* [Exercise aim]: Nothing but the lines from the one containing "[37:15.83-37:16.73]" through the end of the data should be retyped, exactly as they stand, and pictures should not be retyped.
··········
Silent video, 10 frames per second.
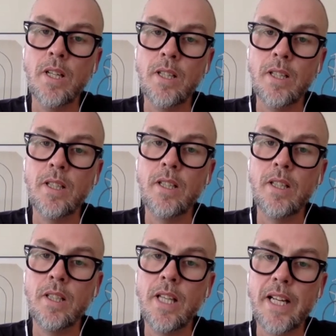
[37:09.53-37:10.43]

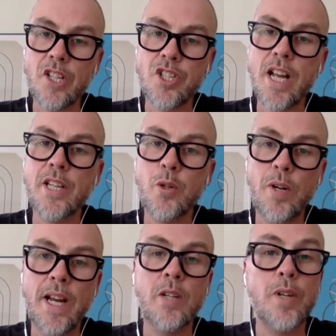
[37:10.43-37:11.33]
Like I said, you
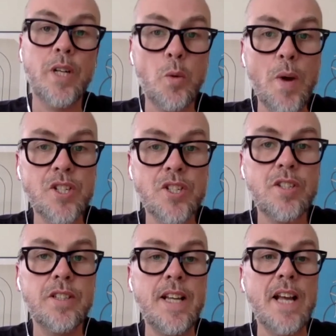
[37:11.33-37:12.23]
can
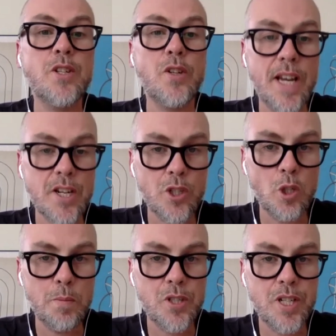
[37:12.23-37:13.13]
request the educational
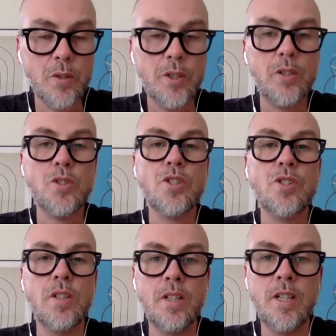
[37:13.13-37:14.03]
materials
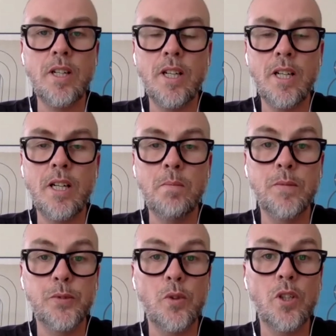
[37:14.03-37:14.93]

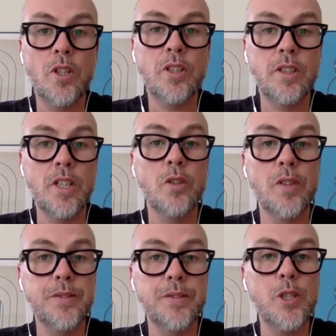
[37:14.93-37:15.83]
for
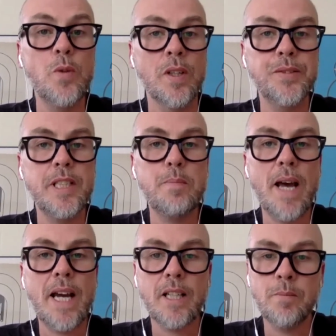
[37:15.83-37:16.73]
review and
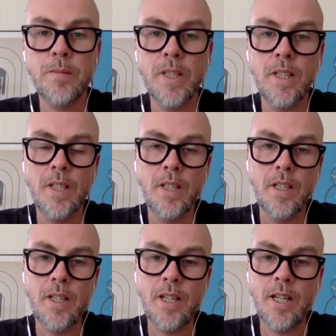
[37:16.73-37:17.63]
feedback.
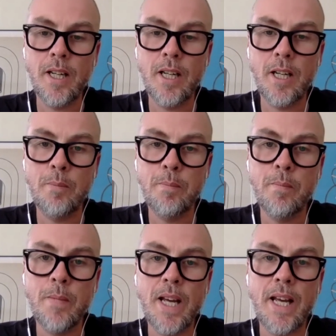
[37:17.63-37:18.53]

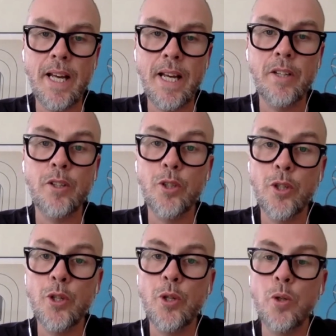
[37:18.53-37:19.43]
And the
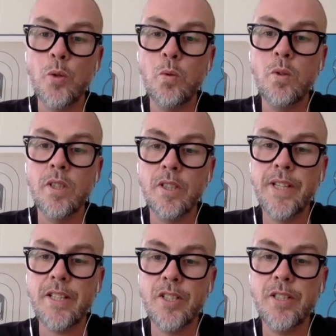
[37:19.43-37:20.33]
new
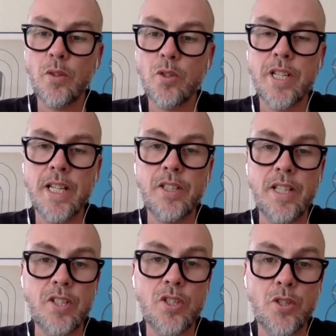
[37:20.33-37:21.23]
Data Detox Kit
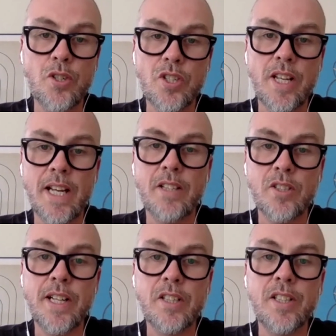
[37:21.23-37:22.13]
is just at
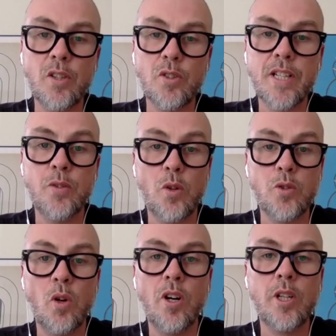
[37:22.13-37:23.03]

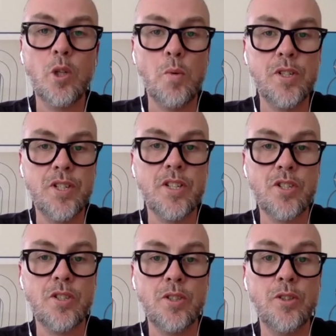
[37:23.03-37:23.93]
datadetoxkit.org, which is
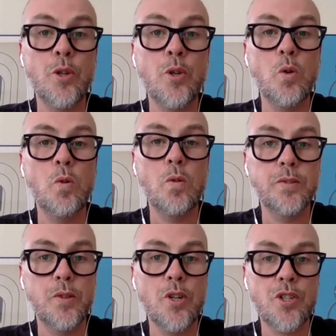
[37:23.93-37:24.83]
the new
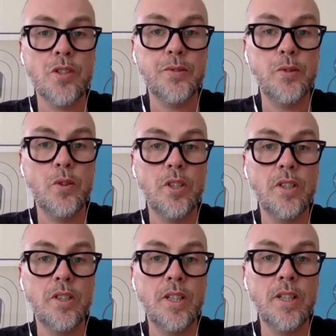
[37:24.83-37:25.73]
version
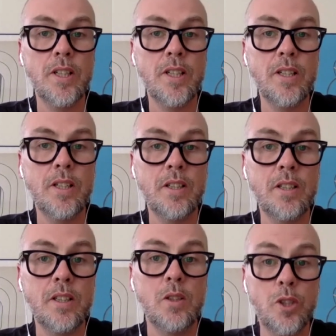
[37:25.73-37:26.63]
for
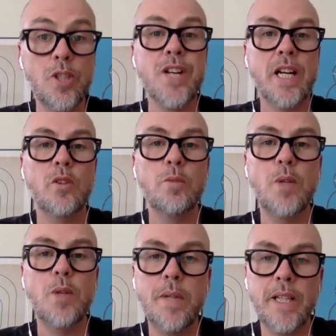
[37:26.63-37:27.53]
the general
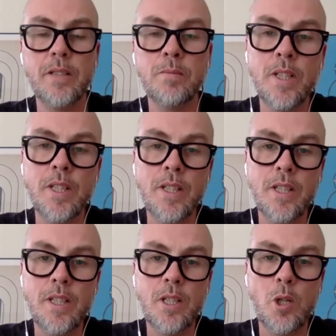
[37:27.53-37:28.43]
public,
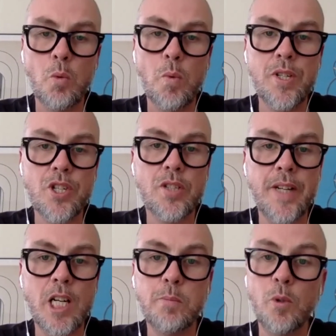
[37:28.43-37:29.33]
which is
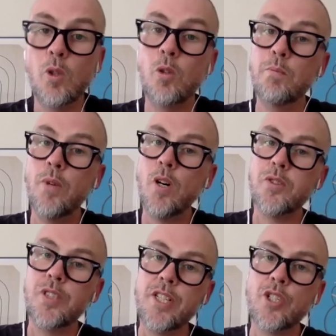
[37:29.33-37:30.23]
available both
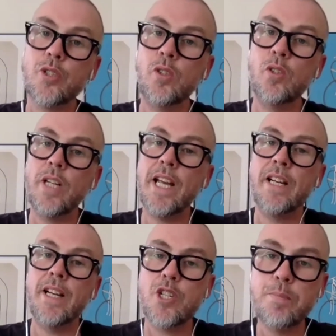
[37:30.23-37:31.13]
digital and
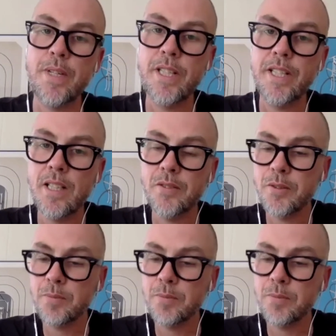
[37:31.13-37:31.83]
as a PDF.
··········
* [Solved problem]:
[37:15.83-37:16.73]
review and
[37:16.73-37:17.63]
feedback.
[37:17.63-37:18.53]

[37:18.53-37:19.43]
And the
[37:19.43-37:20.33]
new
[37:20.33-37:21.23]
Data Detox Kit
[37:21.23-37:22.13]
is just at
[37:22.13-37:23.03]

[37:23.03-37:23.93]
datadetoxkit.org, which is
[37:23.93-37:24.83]
the new
[37:24.83-37:25.73]
version
[37:25.73-37:26.63]
for
[37:26.63-37:27.53]
the general
[37:27.53-37:28.43]
public,
[37:28.43-37:29.33]
which is
[37:29.33-37:30.23]
available both
[37:30.23-37:31.13]
digital and
[37:31.13-37:31.83]
as a PDF.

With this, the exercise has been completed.